The area contains the geographic centre of Great Britain which is close to the Whitendale Hanging Stones, around four miles (6 km) north of Dunsop Bridge. The historical extent of Bowland Forest is divided into two large administrative townships, Great Bowland (Bowland Forest High and Bowland Forest Low) and Little Bowland (Bowland-with-Leagram), but the modern-day AONB covers a much larger area.”  
Wikipedia - Forest of Bowland 

St. Andrew's Church, Slaidburn - Photo - Chris Ecclestone

The climb is remote, beginning nearly 10 kilometers from the nearest village/town - Slaidburn, Lancashire County:

“Slaidburn (/ˈslɛdbərn/) is a village and civil parish within the Ribble Valley district of Lancashire, England. The parish covers just over 5,000 acres of the Forest of Bowland.

Historically in the West Riding of Yorkshire, Slaidburn lies near the head of the River Hodder and Stocks Reservoir, both within the Forest of Bowland, an Area of Outstanding Natural Beauty. Farming is still a major employer, but the area attracts tourists; for walking in particular. The civil parish of Slaidburn shares a parish council with Easington, a rural parish to the north of Slaidburn.

According to the 2001 census, the parish had a population of 288, however the United Kingdom Census 2011 grouped the parish with Easington (2001 pop. 52), giving a total of 351.

The parish church of St Andrew has a superb Jacobean screen and a fine Georgian pulpit. The brass band composer William Rimmer (1862–1936) composed the now-popular march, named Slaidburn after the village, for the Slaidburn Silver Band. A new village hall has opened to much fanfare and is being well used.[5] There is a local pub, the Hark to Bounty, which upstairs houses the ancient halmote or courthouse of the Manor of Slaidburn.


From early times, the Manor of Slaidburn formed part of the ancient Lordship of Bowland, being held in demesne from the second half of the 14th century.

The Lordship of Bowland comprised a royal forest and a liberty of ten manors spanning eight townships and four parishes and covered an area of almost 300 square miles (800 km2) on the historic borders of Lancashire and Yorkshire. The manors within the liberty were Slaidburn (Newton-in-Bowland, West Bradford, Grindleton), Knowlmere, Waddington, Easington, Bashall, Mitton, Withgill (Crook), Leagram (Bowland-with-Leagram), Hammerton and Dunnow (Battersby).
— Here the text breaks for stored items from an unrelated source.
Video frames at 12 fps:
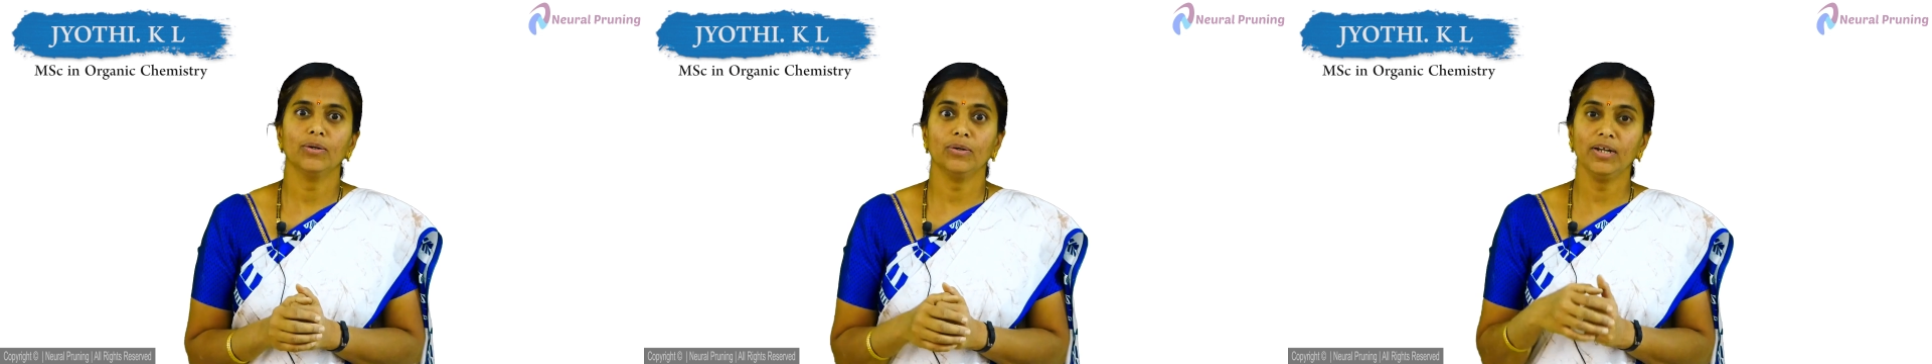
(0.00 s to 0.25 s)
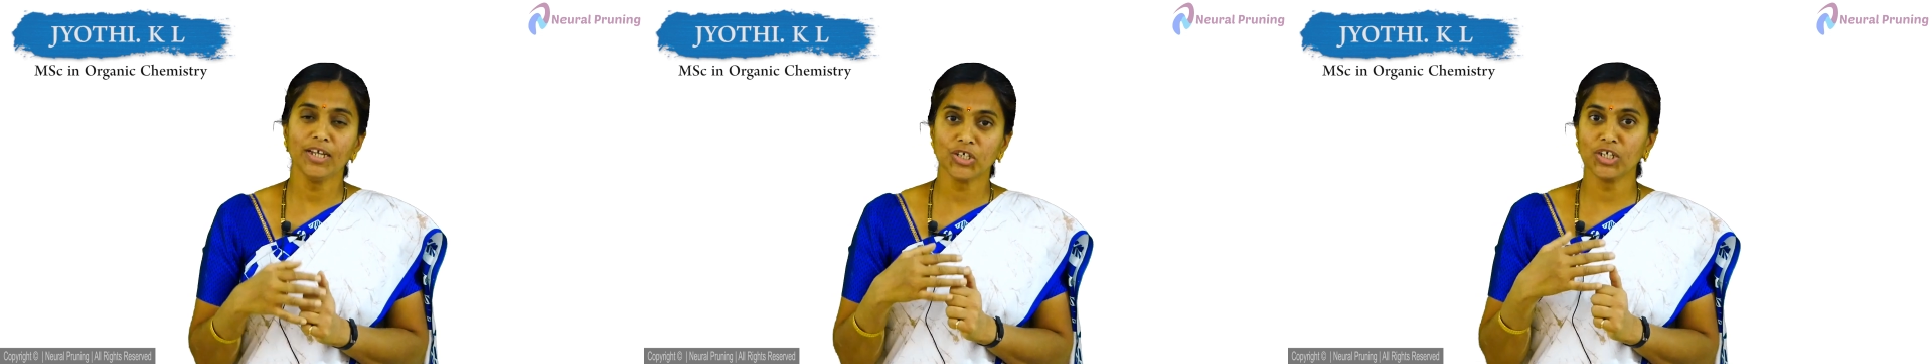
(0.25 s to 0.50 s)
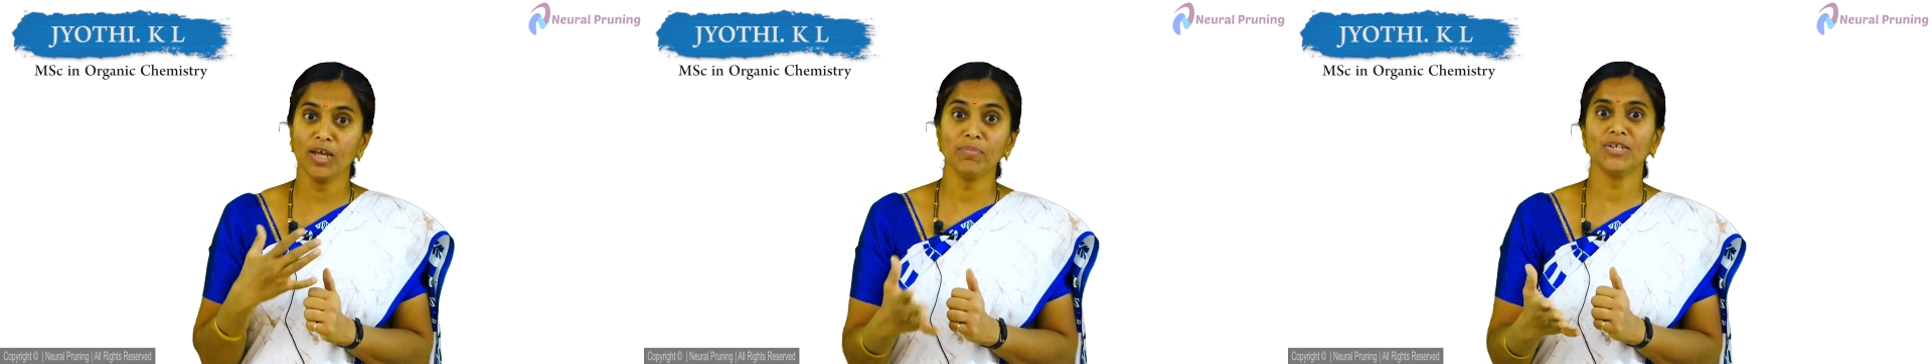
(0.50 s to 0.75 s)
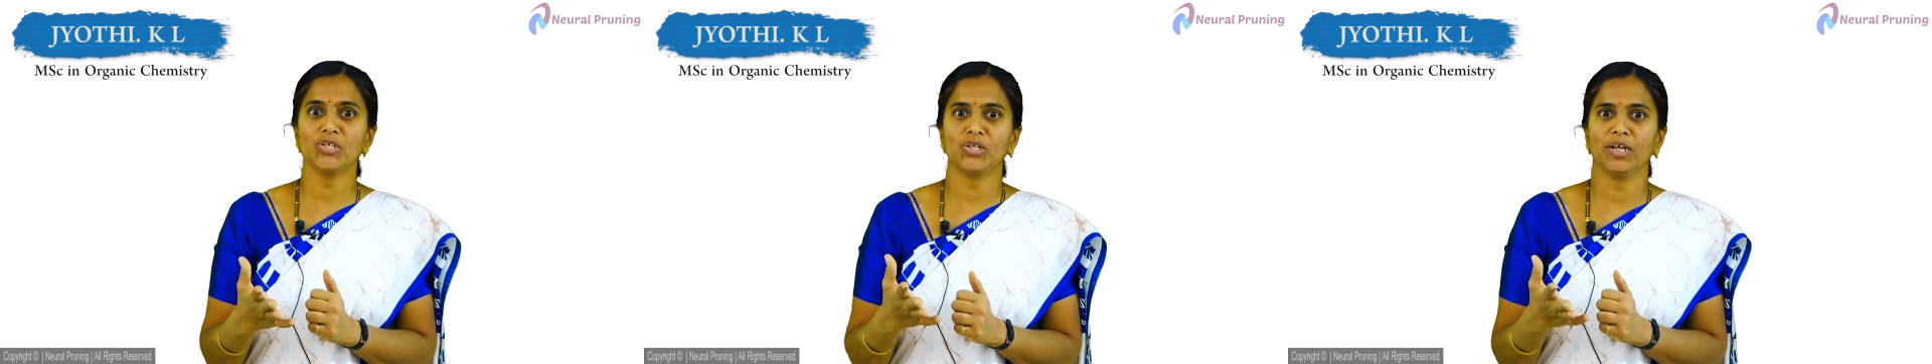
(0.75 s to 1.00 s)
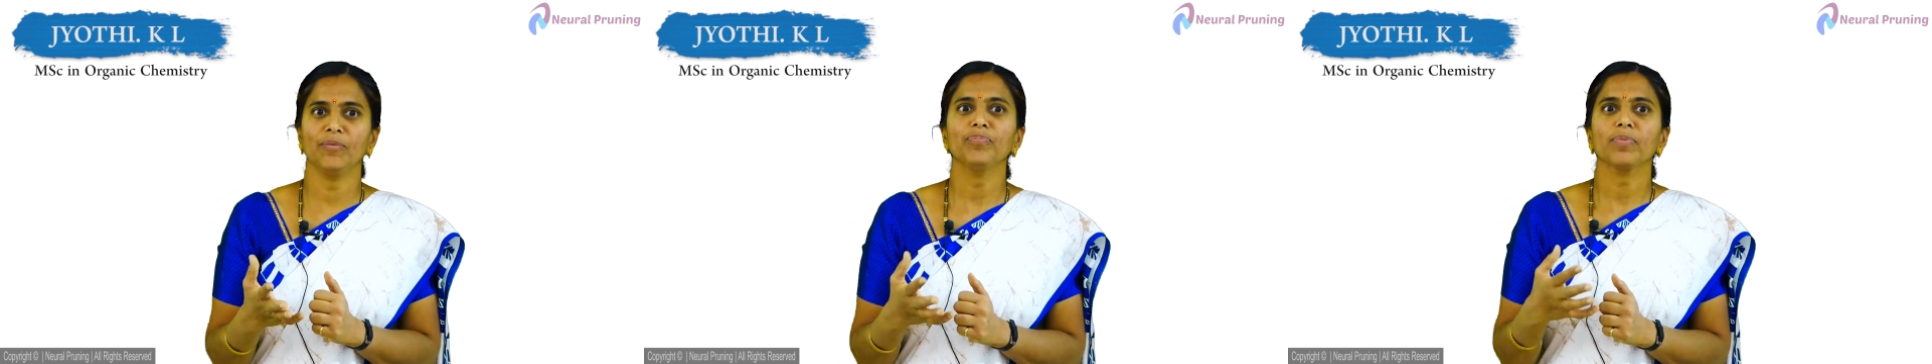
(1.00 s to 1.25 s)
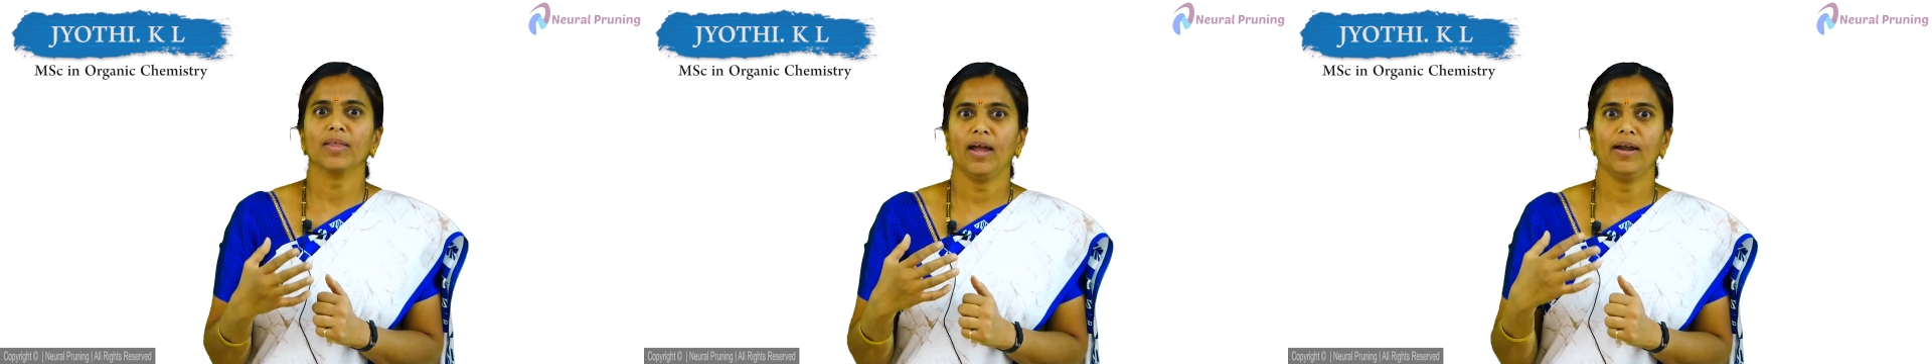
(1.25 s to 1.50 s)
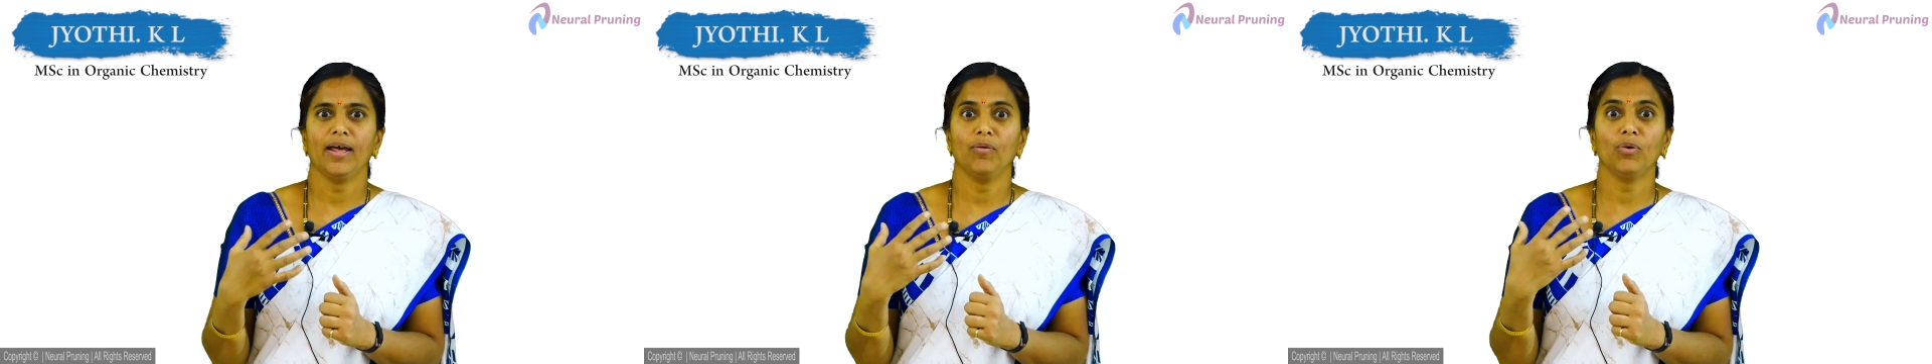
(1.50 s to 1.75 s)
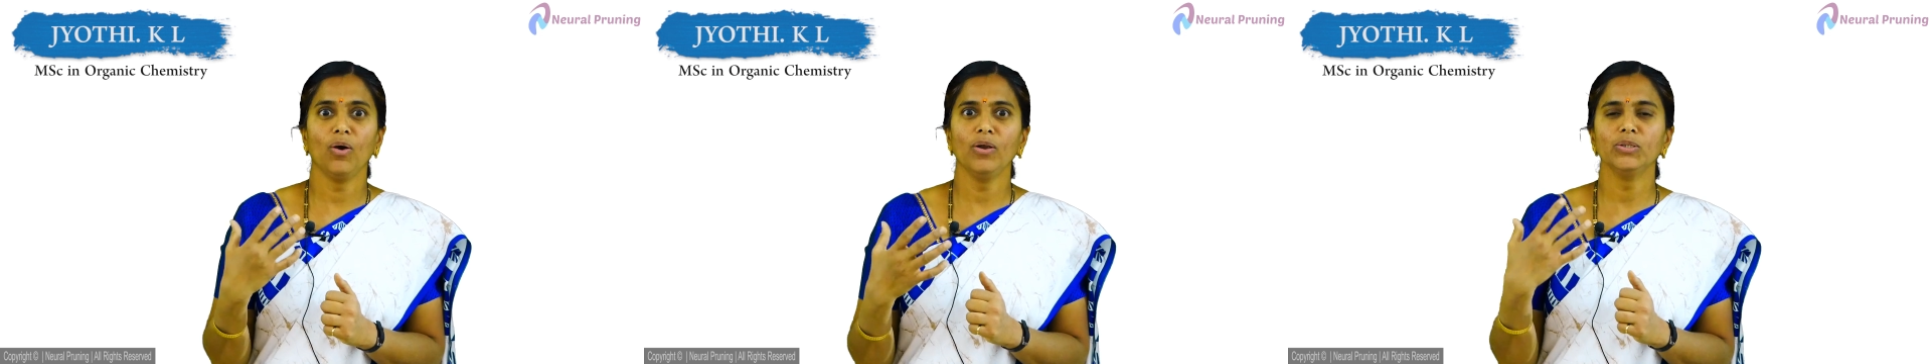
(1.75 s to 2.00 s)
to teach chemistry, and I
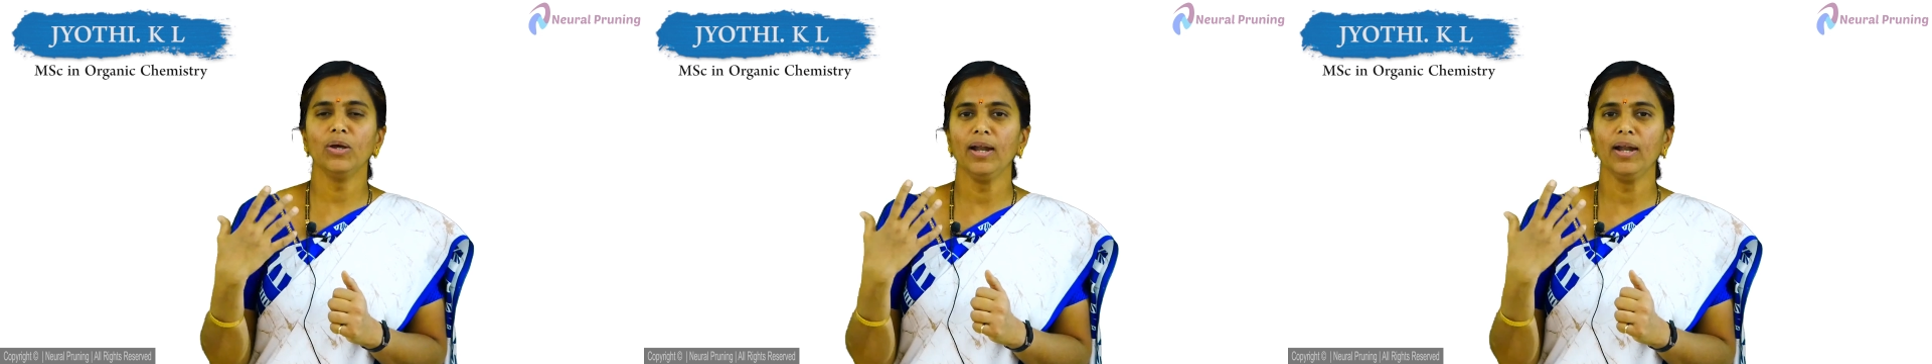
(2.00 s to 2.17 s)
would also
There was a major manorial reorganisation of Bowland in the second half of the 14th century, which may have been precipitated by a fall in population caused by the Black Death (1348–50) but was probably also a consequence of the absorption of Bowland into the Duchy of Lancaster. Among other changes, this saw Newton subsumed into the demesne of Slaidburn and the manorial caput shift from Grindleton to Slaidburn.
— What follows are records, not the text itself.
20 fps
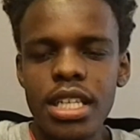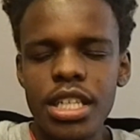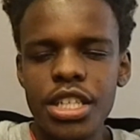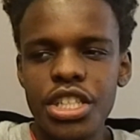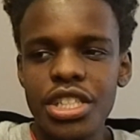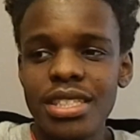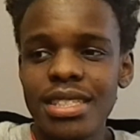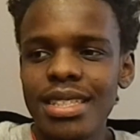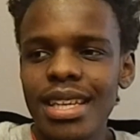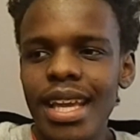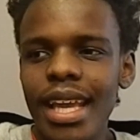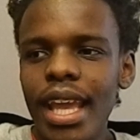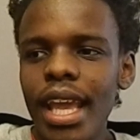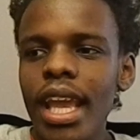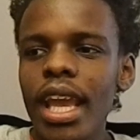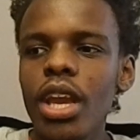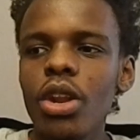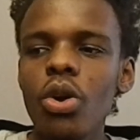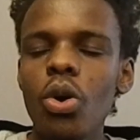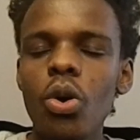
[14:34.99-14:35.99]
she's
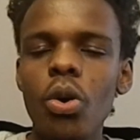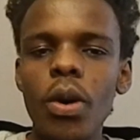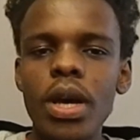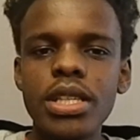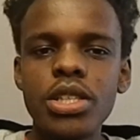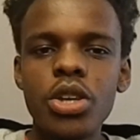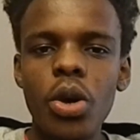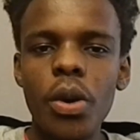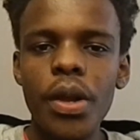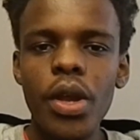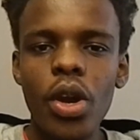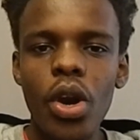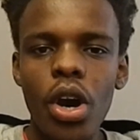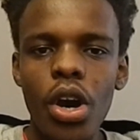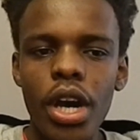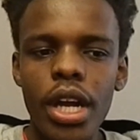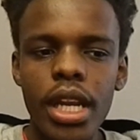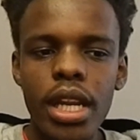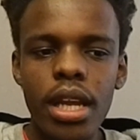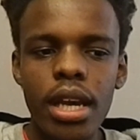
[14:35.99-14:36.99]
scared, or what's going
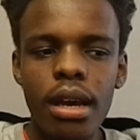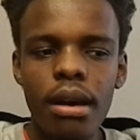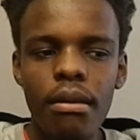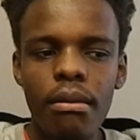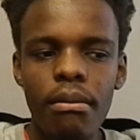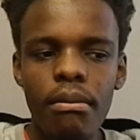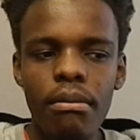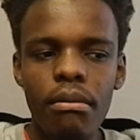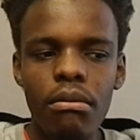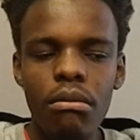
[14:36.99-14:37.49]
on.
Two of the Lord of Bowland's mesne manors – Battersby (Dunnow) and Knowlmere – fell within the bounds of the township of Newton but did not become part of the demesne of Slaidburn. See Newton-in-Bowland for further information.

According to a leading local historian, the historic Manor and Liberty of Slaidburn covered a wide area, not equivalent to the Slaidburn parish boundaries, but comprising the villages and town fields of Slaidburn and Newton-in-Bowland, including Ingbreak, a town field to the west of Slaidburn village; Raw Moor, part of the enclosed land of 1619 north of Slaidburn village in the Croasdale area; Brunghill Moor, Burn Moor and Dunsop, also enclosed in 1619 and near Back Lane and Burn Hill; Champion, also enclosed in 1619 and to the east of Slaidburn village; Woodhouse, to the north west of Slaidburn village; Youlstone Wood, also enclosed in 1619, and to the south of Newton village; and most of West Bradford and Grindleton villages and their town fields.
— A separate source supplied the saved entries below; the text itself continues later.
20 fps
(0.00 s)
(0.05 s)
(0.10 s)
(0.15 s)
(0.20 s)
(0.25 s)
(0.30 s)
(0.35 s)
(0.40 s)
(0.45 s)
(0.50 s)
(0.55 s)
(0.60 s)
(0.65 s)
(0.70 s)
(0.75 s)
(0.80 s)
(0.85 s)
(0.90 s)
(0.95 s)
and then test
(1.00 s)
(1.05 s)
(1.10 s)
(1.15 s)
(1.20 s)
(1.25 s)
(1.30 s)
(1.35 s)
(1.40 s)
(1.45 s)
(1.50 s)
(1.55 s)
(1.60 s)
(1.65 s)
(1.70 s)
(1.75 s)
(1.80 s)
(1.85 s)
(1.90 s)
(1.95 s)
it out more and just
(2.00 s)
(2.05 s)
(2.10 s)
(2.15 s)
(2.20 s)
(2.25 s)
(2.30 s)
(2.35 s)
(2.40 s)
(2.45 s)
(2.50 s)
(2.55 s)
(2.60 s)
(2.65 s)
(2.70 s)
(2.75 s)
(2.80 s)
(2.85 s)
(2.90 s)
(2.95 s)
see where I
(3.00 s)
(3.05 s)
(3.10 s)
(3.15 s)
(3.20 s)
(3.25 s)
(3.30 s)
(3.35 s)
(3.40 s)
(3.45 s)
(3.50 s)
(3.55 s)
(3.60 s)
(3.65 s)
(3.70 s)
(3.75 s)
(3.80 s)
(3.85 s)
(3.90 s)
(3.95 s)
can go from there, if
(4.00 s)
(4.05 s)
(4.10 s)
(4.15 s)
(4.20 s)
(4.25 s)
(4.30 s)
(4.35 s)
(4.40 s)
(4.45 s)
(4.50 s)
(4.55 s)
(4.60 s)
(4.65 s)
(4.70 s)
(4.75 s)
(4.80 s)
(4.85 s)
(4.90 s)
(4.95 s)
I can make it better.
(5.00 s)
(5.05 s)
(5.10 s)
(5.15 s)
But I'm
Title to the Manor and Liberty of Slaidburn, West Bradford and Grindleton, including the township of Newton-in-Bowland, was bought by Tory MP, Ralph Assheton, later first Baron Clitheroe, in 1950. In 1977, his second son, the Hon Nicholas Assheton, was granted title. Since 2003, the Lord of the Manor and Liberty of Slaidburn has been Thomas Assheton, son of the Hon Nicholas Assheton and nephew of the second Baron Clitheroe. Steward to the Manor of Slaidburn is Michael Parkinson. Parkinson, a land agent and chartered surveyor, also serves the Lord of Bowland as his Chief Steward of the Forest of Bowland.”